Not included in ngrams: Tom Sawyer

Dec 19 2010

I wrote yesterday about how well the filters applied to remove some books from ngrams work for increasing the quality of year information and OCR compared to Google books.

But we have no idea what books are in there. Theres no connection to the texts from the data.

Im particularly interested in how they deal with subsequent editions of books. Their methodology (pdf) talks about multiple editions of Tom Sawyer. I think it says that they eliminate multiple copies of the same edition but keep different years.

I thought Id check this. There are about 5 occasions in Tom Sawyer where the phrase Huck said appears with separating quotes, and 11 for said Huck. Both are phrases that basically appear only in Tom Sawyer in the 19th century (the latter also has a tiny life in legal contracts involving huckaback, and a few other places), so we can use it as a fair proxy for different editions. The first edition of Tom Sawyer was 1881: there are loads of later ones, obviously. Heres what you get from ngrams:

Three big spikes around 1900, and nothing before. Until about 1940, the ratio is somewhat consistent with the internal usage in the book, 11 to 5, although said huck is a little overrepresented as we might think. Note:

  • No edition of _Tom Sawyer _shows up until 20 years after its first publication;

  • Theres probably one edition apiece in 1899 and 1901, and two or three in 1903. Those are all around the authorized edition of Twains works. Either theyre catching multiple copies of that edition, or Tom Sawyer was just coming into the public domain (which, for those of you who dont know, is something that used to happen like LPs or smallpox) which led them to rush out the collected edition. Mark Twain and copyright is such a popular issue I cant find the answer right away. I talked at the end of this post about how hard it is to tell that Collected Works of Mark Twain, vol. 1 and Innocents Abroad are the same book. I find a little reassuring that even Google seems to have the same problem. Ive had some success using clustering based on patterns of word use.
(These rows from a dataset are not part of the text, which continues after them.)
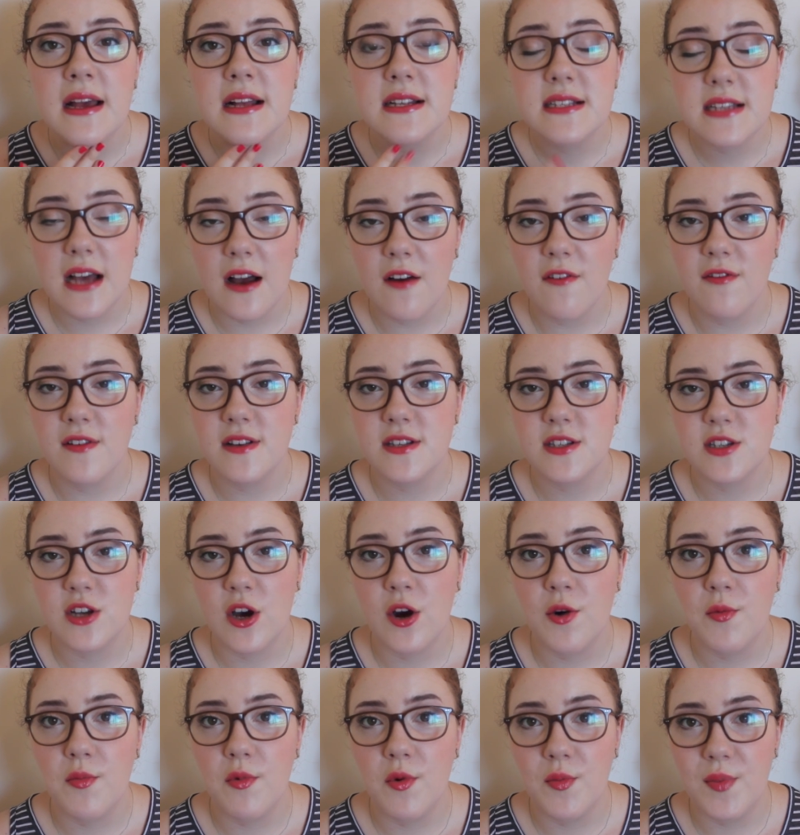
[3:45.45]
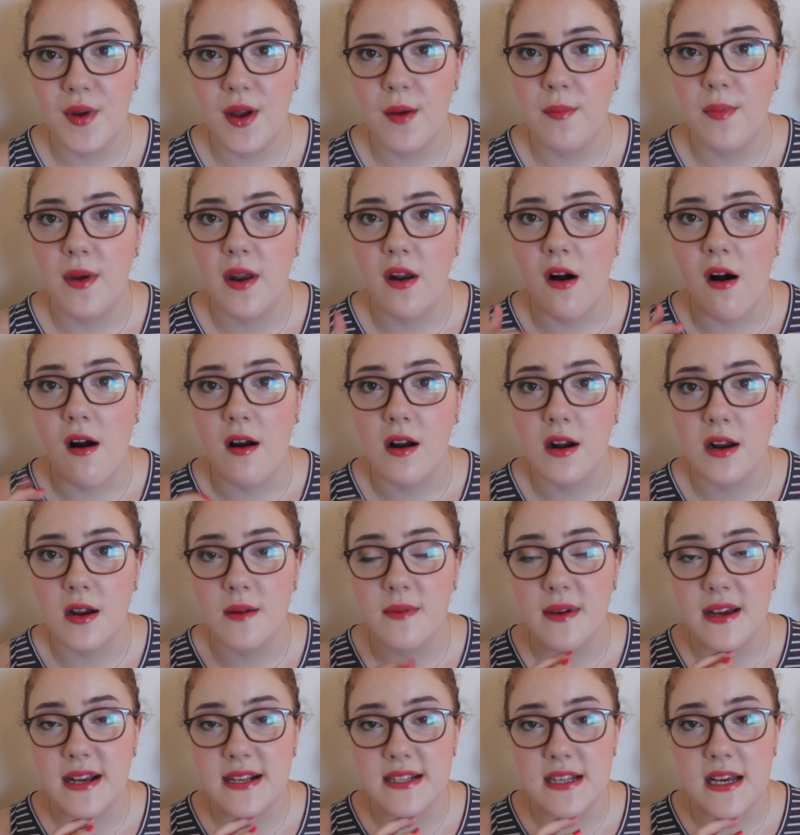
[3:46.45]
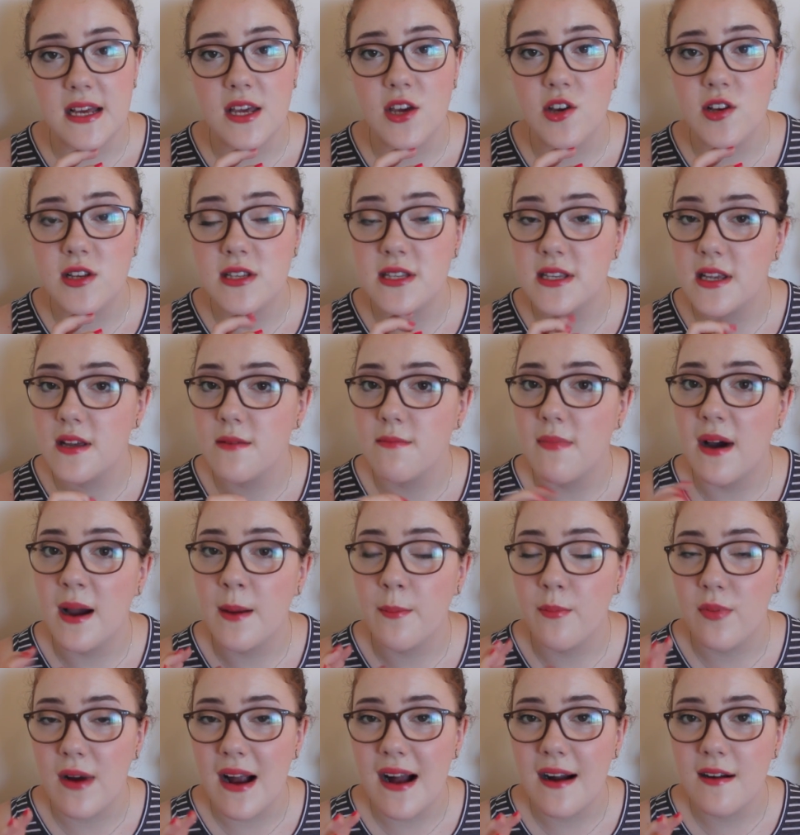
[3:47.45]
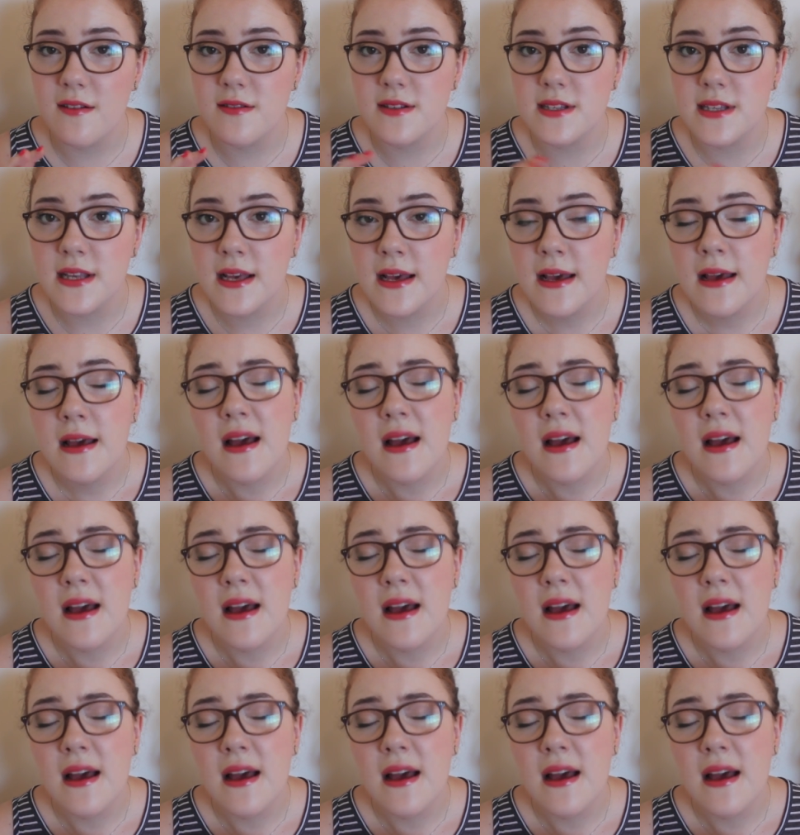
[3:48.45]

Toughest Taupe will be a bit harder because I use it in my brows.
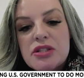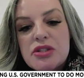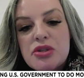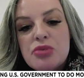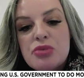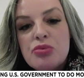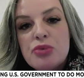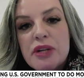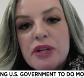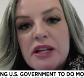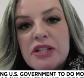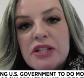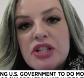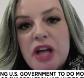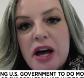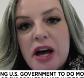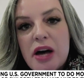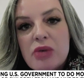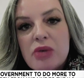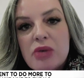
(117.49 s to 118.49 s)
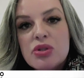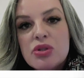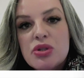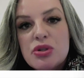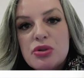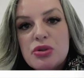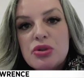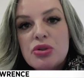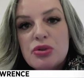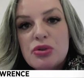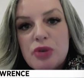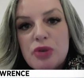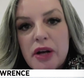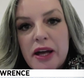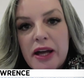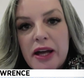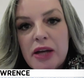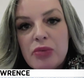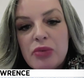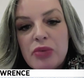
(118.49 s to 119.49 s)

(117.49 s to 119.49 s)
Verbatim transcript: to reach out to Ukraine.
So whats the point? I know I said we shouldnt criticize based on metadata; but Im equally irate at the idea that ngrams truly takes the temperature of American culture. Maybe not including Tom Sawyer as part of English, or English One Million, or English Novels is a good example of the shortcomings of this approach.

And thenTom Sawyer _does_ show up in their American English sample before 1899.

American English is supposedly a subset of the English sample, but clearly thats not the case. Somethings wrong here with the data theyre presenting. It doesnt match their own description of it. Thats always a bad thing.

Any ideas what it is?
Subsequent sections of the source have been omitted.